Chemokine receptors divide the labor of inflammatory infiltration. A monocyte engaged in selectin-mediated rolling on vascular endothelial cells is depicted as expressing CXCR2 (red) and CCR2 (green). First, interaction of CXCR2 with its ligand IL-8 (red dots attached to glycosaminoglycans (GAG)) leads to up-regulation of α4β1 integrin affinity and firm adhesion. Then, interaction of CCR2 with its ligand MCP-1 (green dots attached to GAG) leads to migratory behavior i.e., diapedesis and entry into the subendothelium. Here, chemokines are shown as being presented to cells in the vascular lumen in the context of endothelial cell surface GAGs.

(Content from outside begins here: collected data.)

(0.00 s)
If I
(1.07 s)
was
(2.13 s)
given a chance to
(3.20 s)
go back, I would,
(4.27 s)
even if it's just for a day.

Besides demonstrating that CXCR2 can be a therapeutic target in atherosclerosis, these results also have important biological implications. One of the enduring puzzles in the chemokine field is the large number of ligands and receptors that seem to have overlapping functions. On the ligand side, there are a dozen chemokines that attract neutrophils, another dozen that attract monocytes, and another dozen that attract T cells. On the receptor side, a single cell can express several chemokine receptors. Why should that be the case if a chemokine receptor is simply needed to get a cell from here to there? It appears now that these homologous proteins have different functions. We have known for some time that ELR-containing CXC chemokines that bind to CXCR2 with similar affinities actually elicit different responses from neutrophils (11, 19). For example, some are more efficient chemoattractants while others are more efficient inducers of the respiratory burst.

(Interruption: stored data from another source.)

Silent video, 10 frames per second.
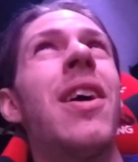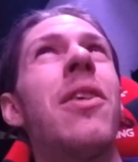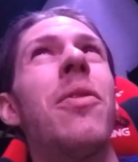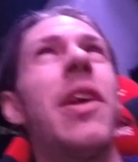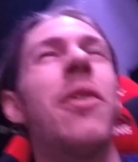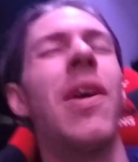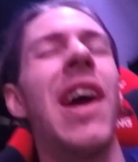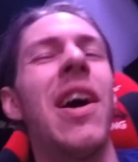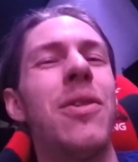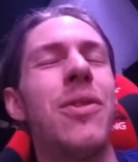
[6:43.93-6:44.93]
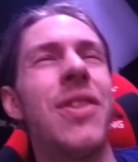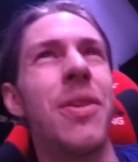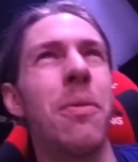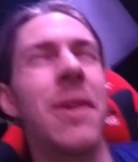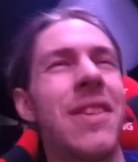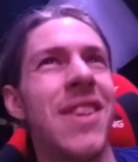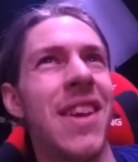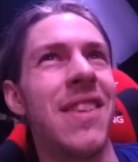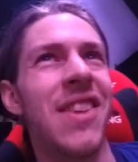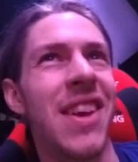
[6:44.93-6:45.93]
right around, I want to say
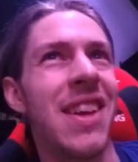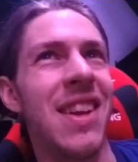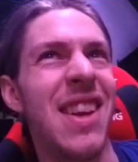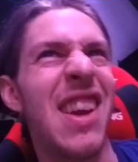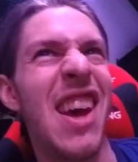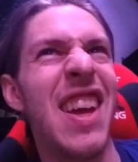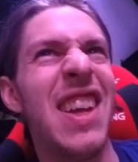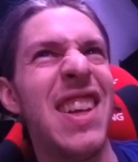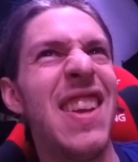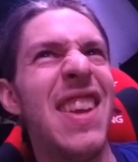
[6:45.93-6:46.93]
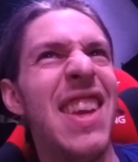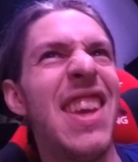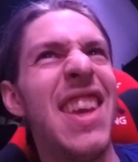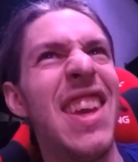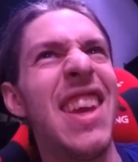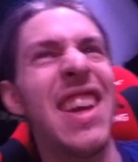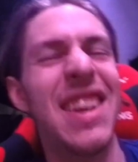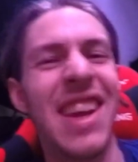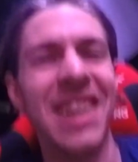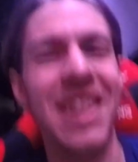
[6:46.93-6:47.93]
it's like 90
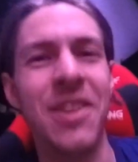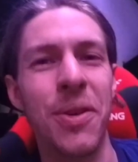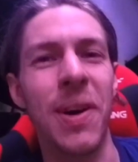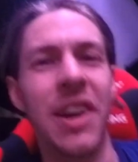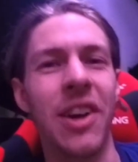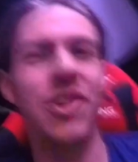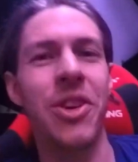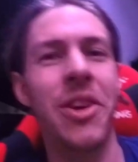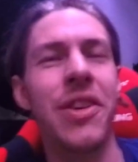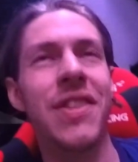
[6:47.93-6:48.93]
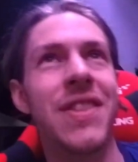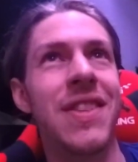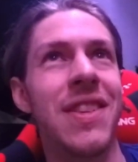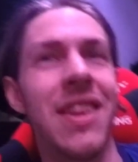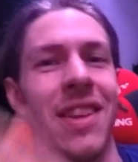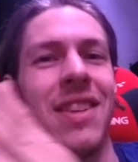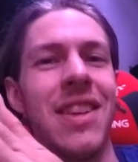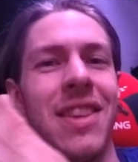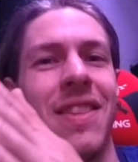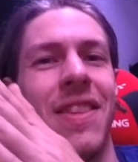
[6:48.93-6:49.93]
to 100 hertz.
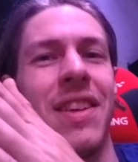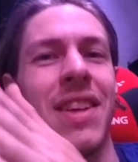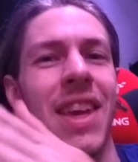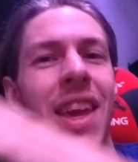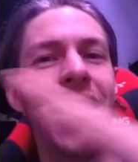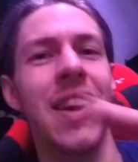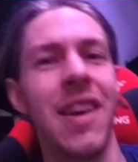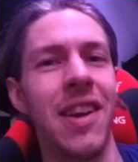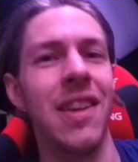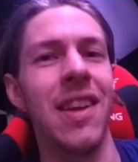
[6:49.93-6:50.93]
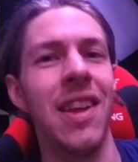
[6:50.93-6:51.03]
The decay kind of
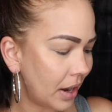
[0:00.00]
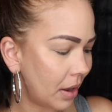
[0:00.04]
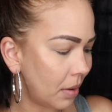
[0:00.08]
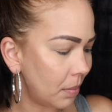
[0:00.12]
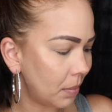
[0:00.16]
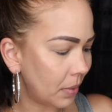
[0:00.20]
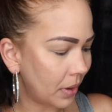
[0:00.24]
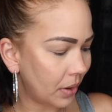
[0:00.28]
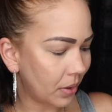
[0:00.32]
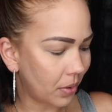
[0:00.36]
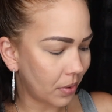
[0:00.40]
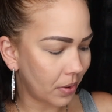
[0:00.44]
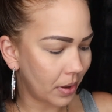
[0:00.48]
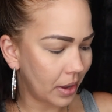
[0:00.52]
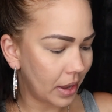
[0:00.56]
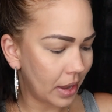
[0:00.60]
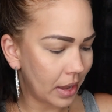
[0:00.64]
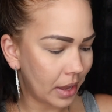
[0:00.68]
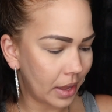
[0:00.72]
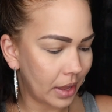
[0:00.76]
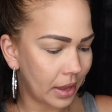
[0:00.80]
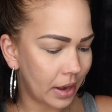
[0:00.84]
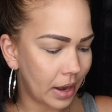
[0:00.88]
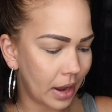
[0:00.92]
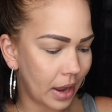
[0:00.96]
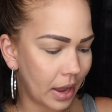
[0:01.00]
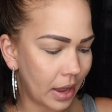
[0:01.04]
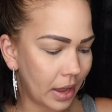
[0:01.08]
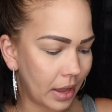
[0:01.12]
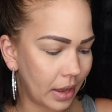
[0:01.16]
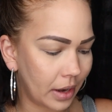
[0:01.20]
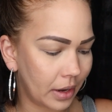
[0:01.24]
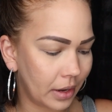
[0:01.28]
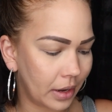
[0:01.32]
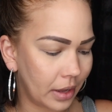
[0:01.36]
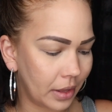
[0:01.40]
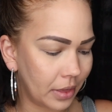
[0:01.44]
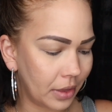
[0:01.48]
now I'm going to go ahead
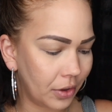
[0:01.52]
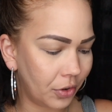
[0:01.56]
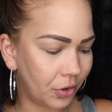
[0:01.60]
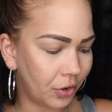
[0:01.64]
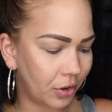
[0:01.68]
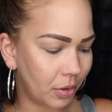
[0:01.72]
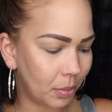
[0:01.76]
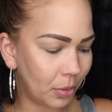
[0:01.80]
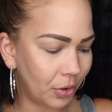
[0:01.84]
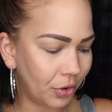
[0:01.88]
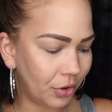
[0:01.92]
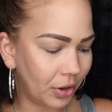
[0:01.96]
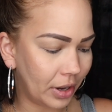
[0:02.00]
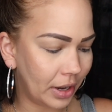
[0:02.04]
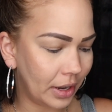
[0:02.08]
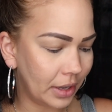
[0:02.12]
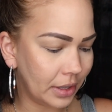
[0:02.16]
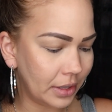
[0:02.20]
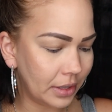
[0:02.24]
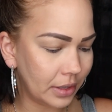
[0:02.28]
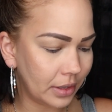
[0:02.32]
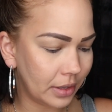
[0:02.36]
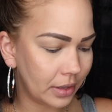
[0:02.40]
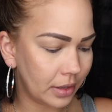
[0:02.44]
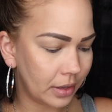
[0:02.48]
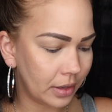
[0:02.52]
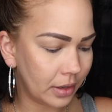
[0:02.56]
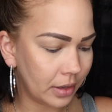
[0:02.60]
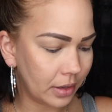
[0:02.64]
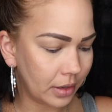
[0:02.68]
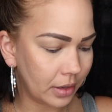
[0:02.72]
and get the shimmer shades.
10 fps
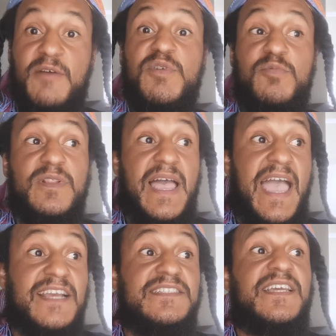And we will
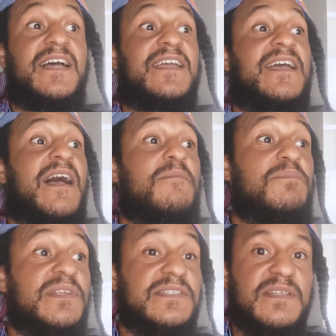actually
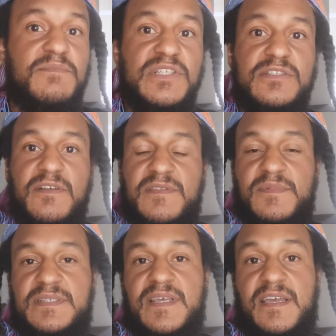accomplish the mission of
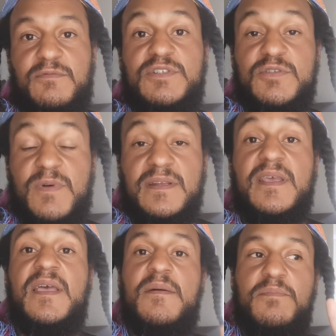the Messiah, which is what?
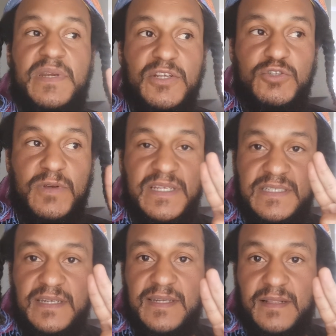Bring Jew
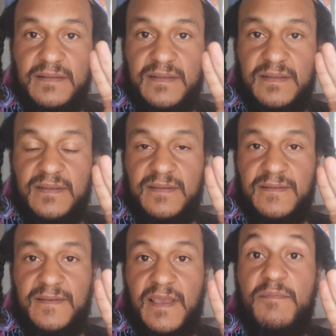and Gentile
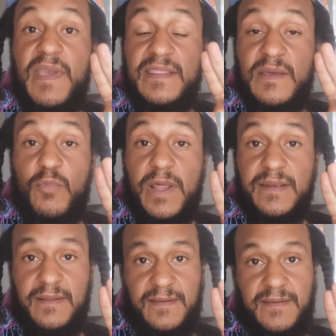and make them
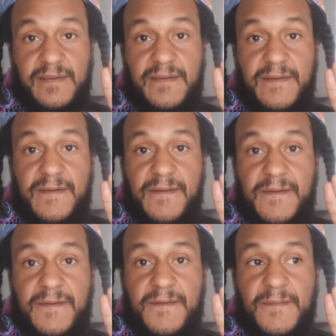one.
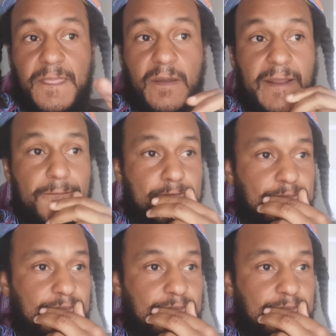Right?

The data from Huo et al. (15) suggest that an analogous division of labor may exist among receptors. Perhaps monocytes require both CXCR2 and CCR2 because the former is more efficiently connected to the adhesion apparatus while the latter communicates more effectively with transmigration machinery. Rather than try to make one receptor do both things, nature has taken a page from The Wealth of Nations in order to increase the efficiency of inflammatory cell infiltration. In the case of atherosclerosis, of course, efficiency is not to be celebrated since it only enhances disease progression. However, the primary function of these cells is to protect us from foreign invaders, and in this context efficient responses should confer a great selective advantage. It will be interesting to see if, in other cases, the specialization of chemokines and chemokine receptors does indeed enhance the opulence of host protection.